Business Glossary support in Google Data Catalog
More and more companies migrate their data workloads to the cloud every day. At the same time, new data protection regulation programs become effective around the globe. Such simultaneous events lead companies to enforce their Data Governance standards intending to avoid legal charges due to inappropriate data management.
Data Governance frameworks are hence becoming more common, but providers not necessarily speak the same language — what any of us could certainly expect as each player has their own strategies to tackle problems… On the other hand, customers have distinct requirements that are not fulfilled by a single platform. This brings something new to the market: the need for integrating complementary tools in order to build stronger Data Governance ecosystems.

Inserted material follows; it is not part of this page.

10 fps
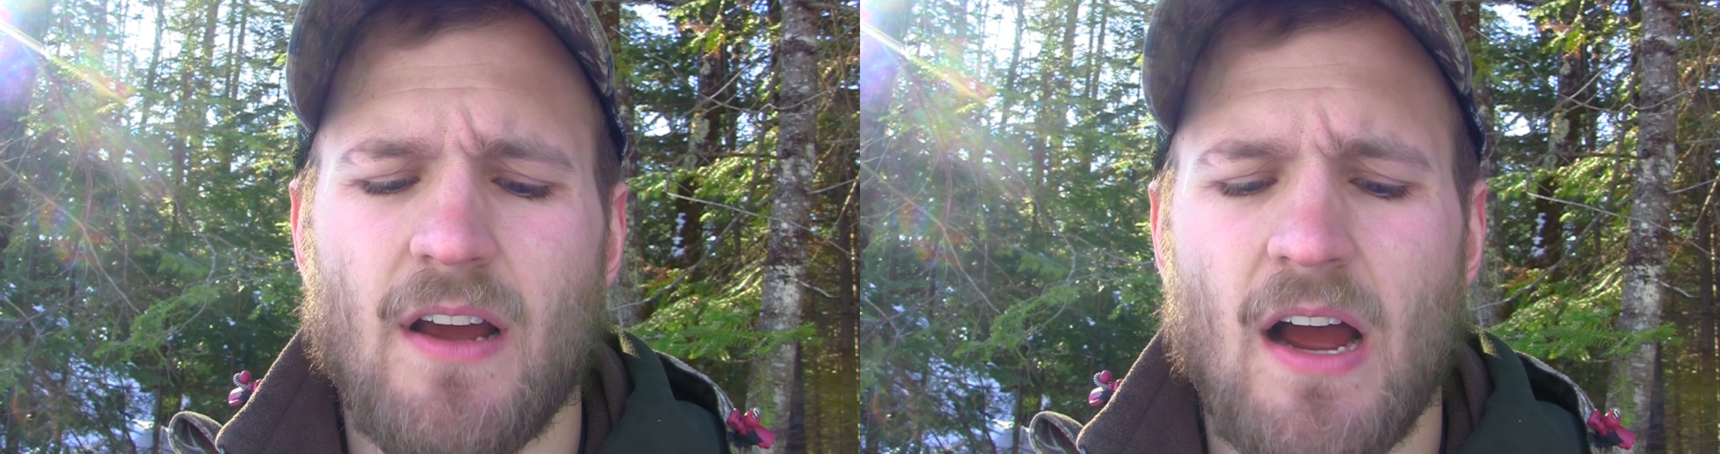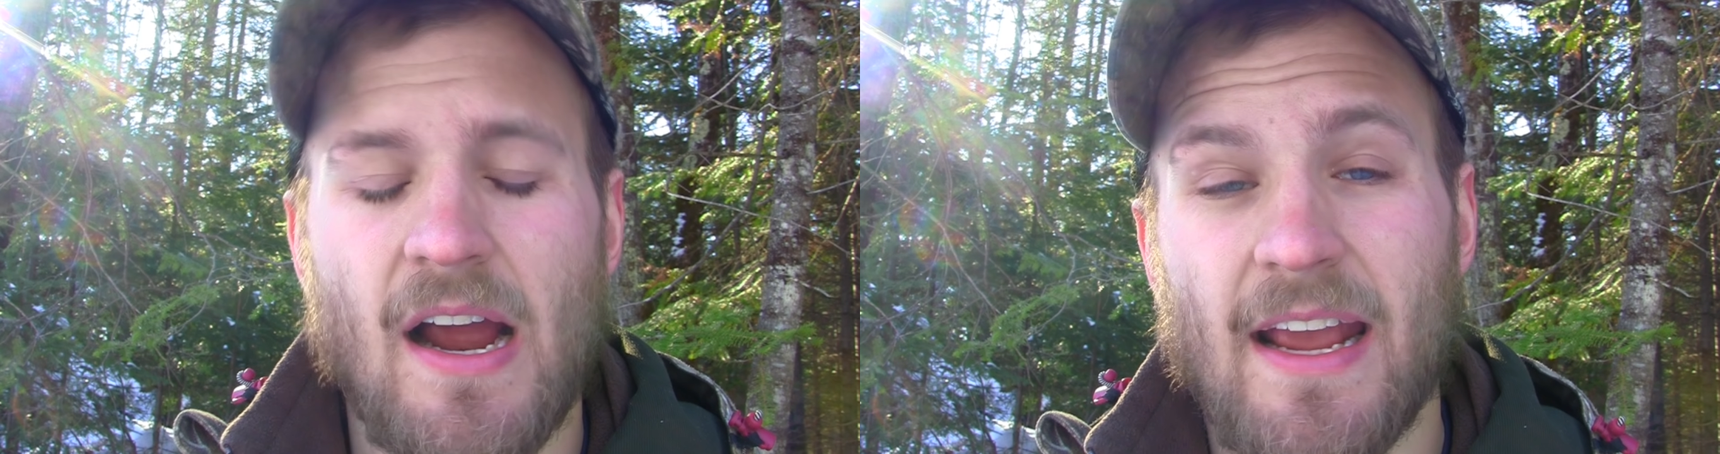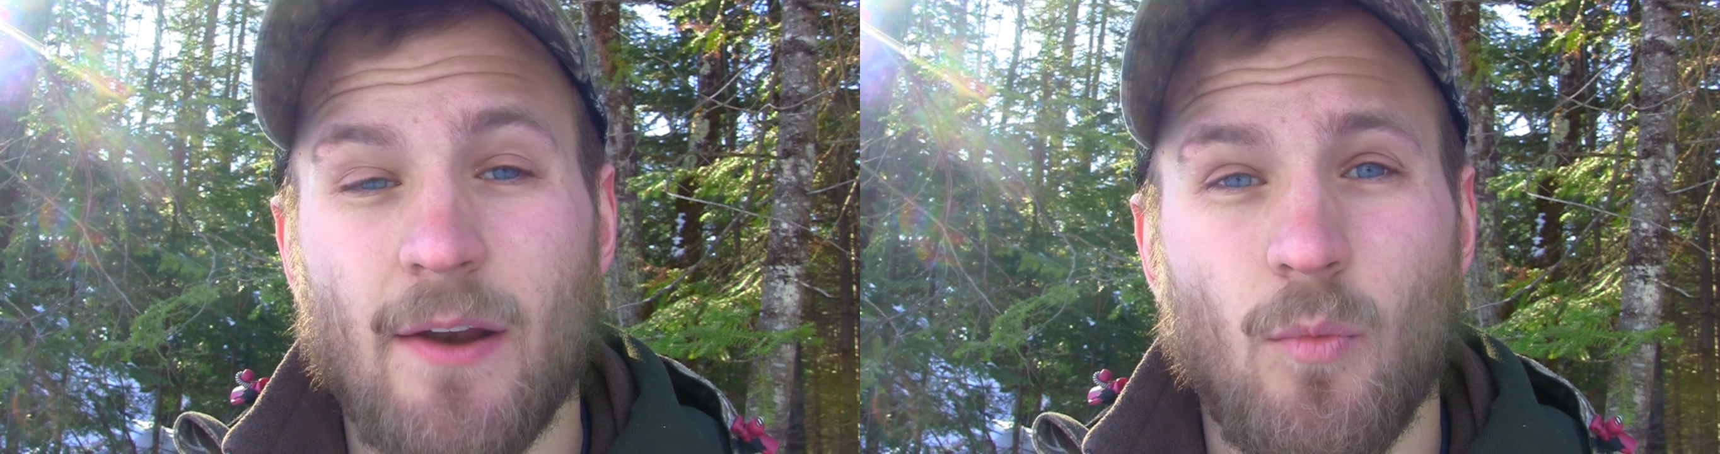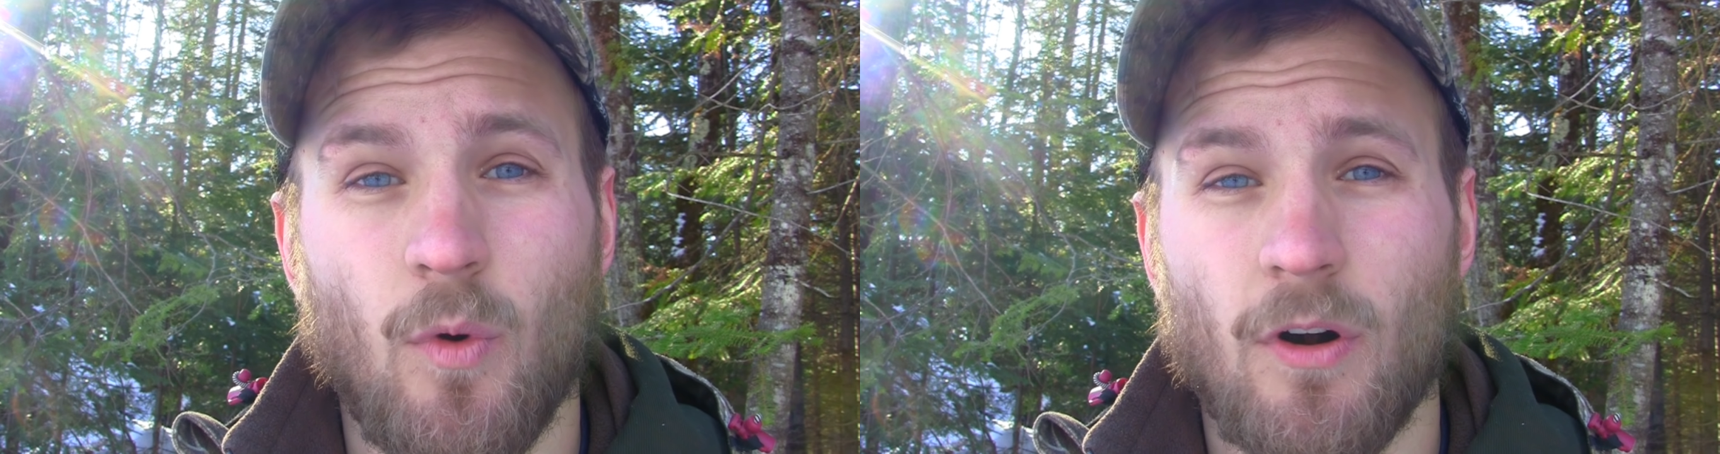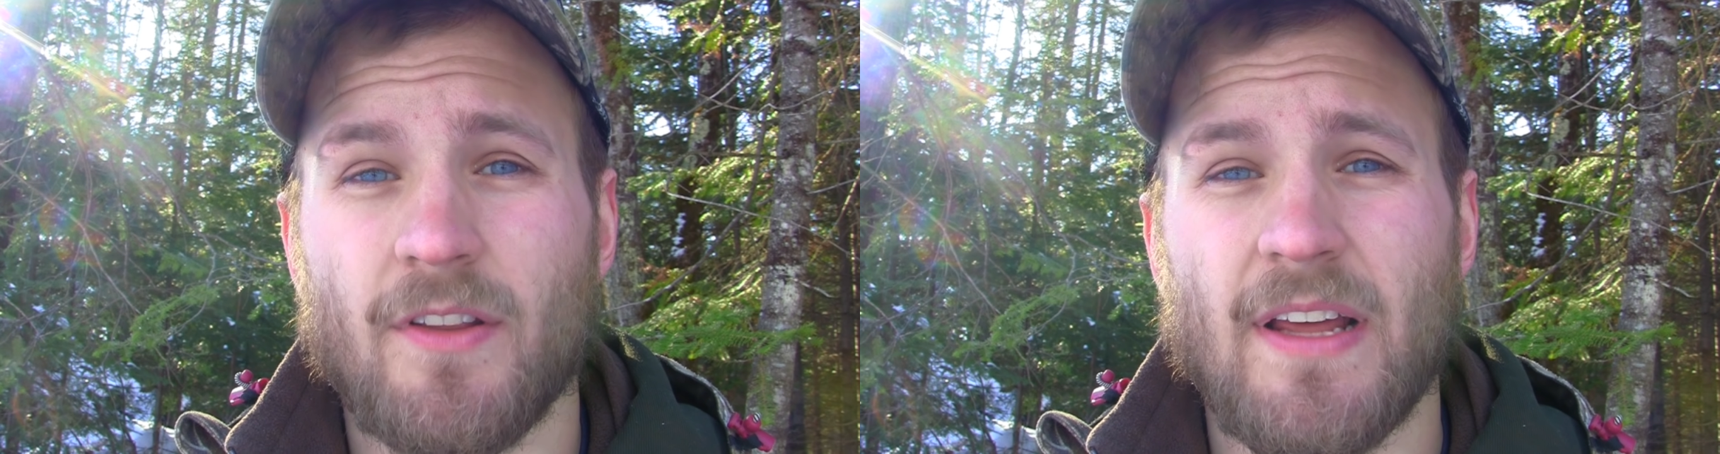I had
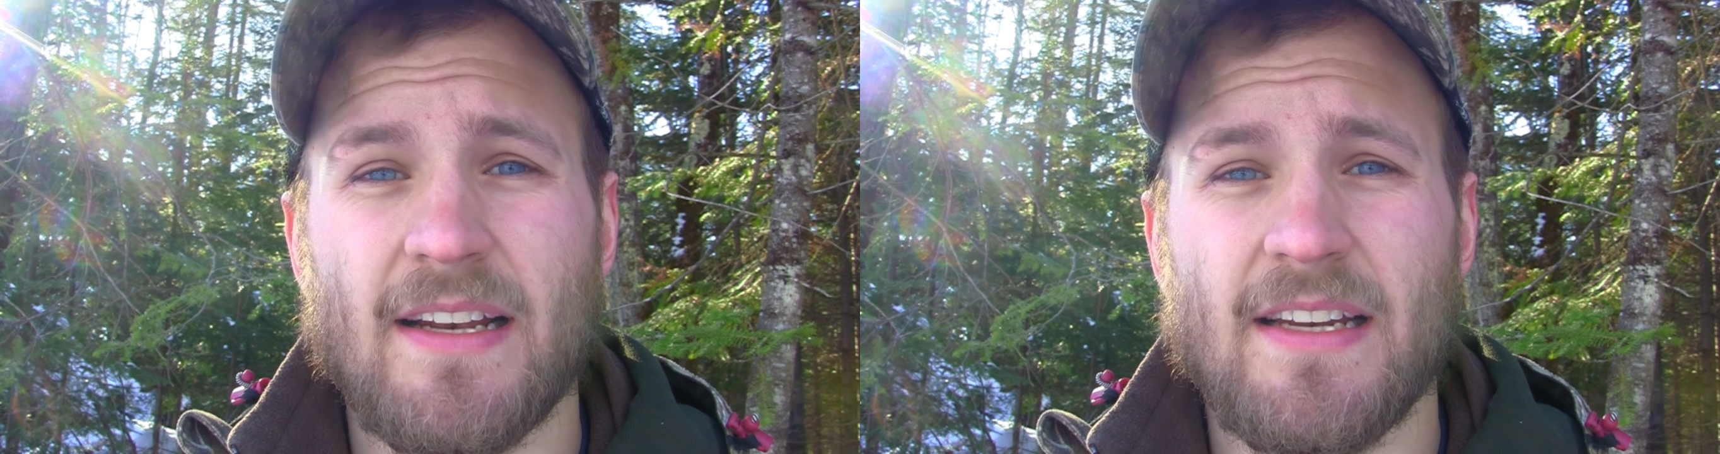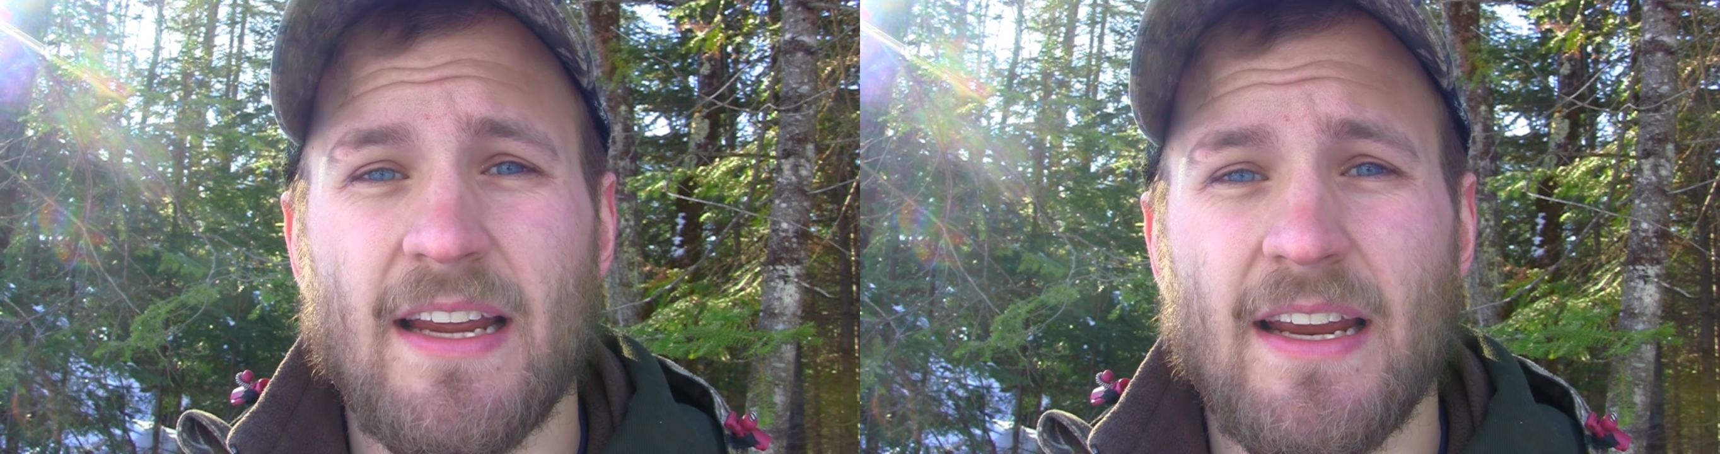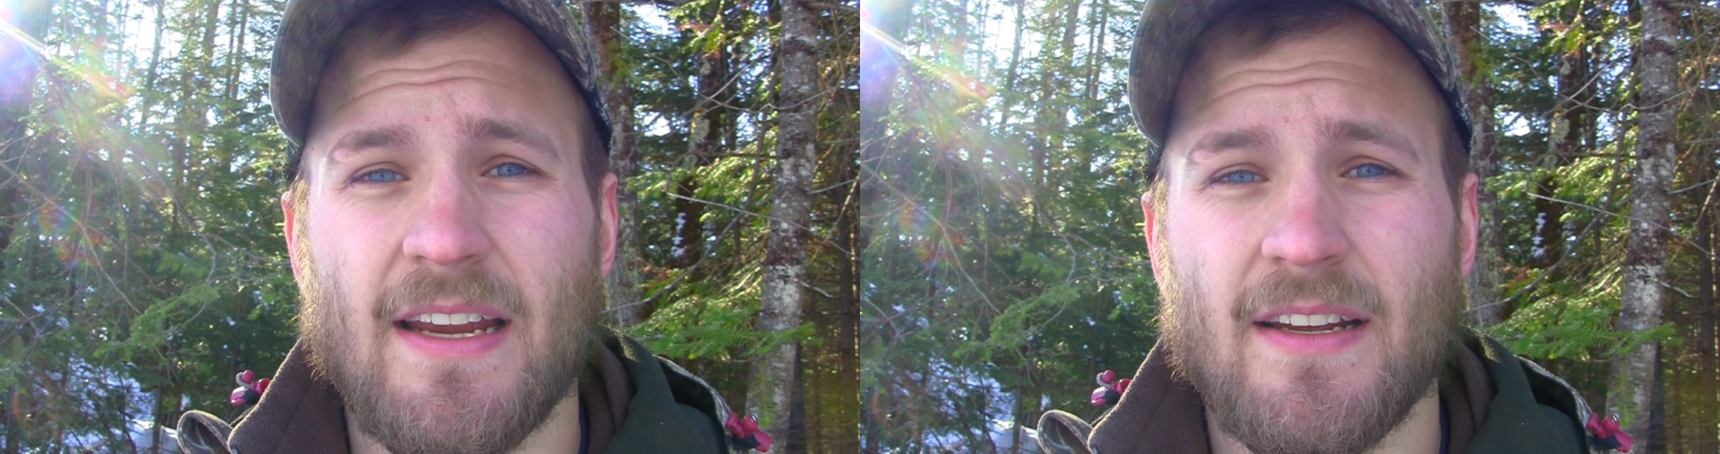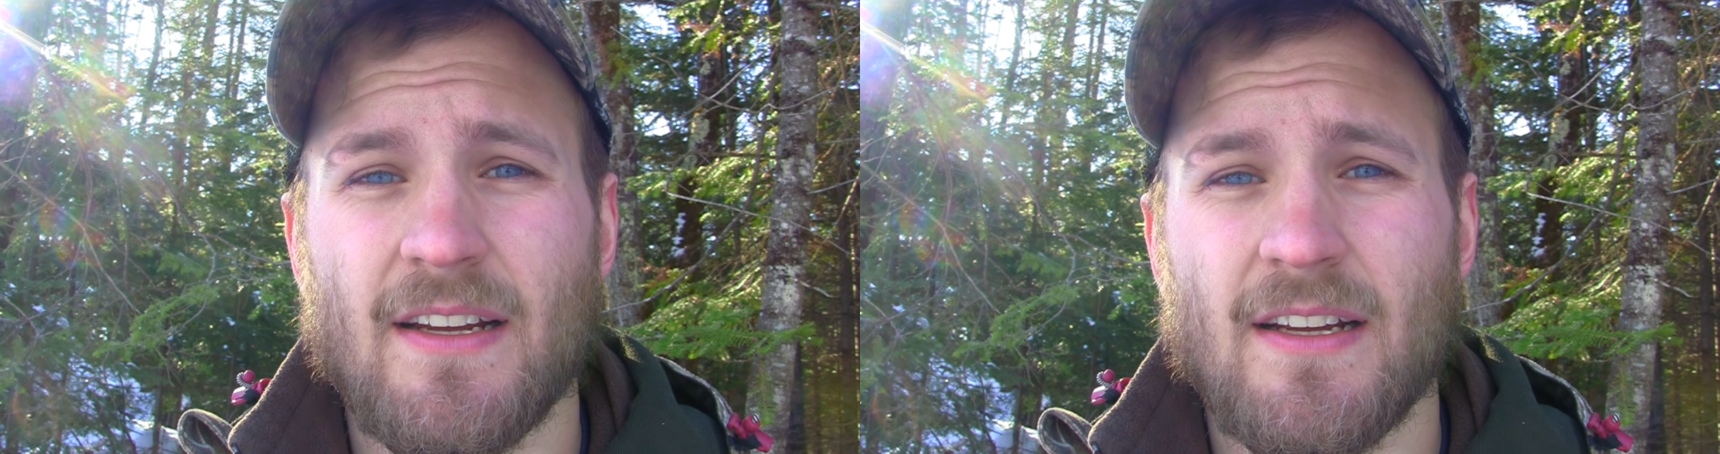work that day.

Metadata Management is a common building block of Data Governance frameworks, and the so-called Business Glossary component helps me to bring up a clear example of the scenario described in the previous paragraph.
A Business Glossary differs from a Data Dictionary in that its focal point, Data Governance, goes beyond a Data Warehouse or database. A Business Glossary is a means of sharing internal vocabulary within an organization. Most Business Glossaries share certain characteristics such as standard Data Definitions and documentation of them; clear definitions with explanation of exceptions, synonyms, or variants .
Among other reasons, companies use it to:
- Enable understanding of the core business concepts and terminology.
- Highlight how vocabulary may differ across business functions.
- Increase trust in a company’s data.
- Reduce the risk that data will be misused due to an inconsistent understanding of the business concepts.
Although a first-class citizen of products such as Alex, Ataccama, IGC, and Informatica, it is not part of Google Cloud’s Data Catalog, which is more focused on simplifying Data Discovery at any scale.
One might wonder whether Data Catalog Tags address the issue of describing and classifying data assets. I agree, they do. So why do we need a Glossary? Because a Glossary is more than this. Let me use two additional features to clarify: (1) its resources are usually organized in a category-based hierarchy for better user experience; and (2) there are particular relationships between Glossary Terms that can result in collaboratively built knowledge, e.g. synonyms lists. Such features are not natively supported by Data Catalog.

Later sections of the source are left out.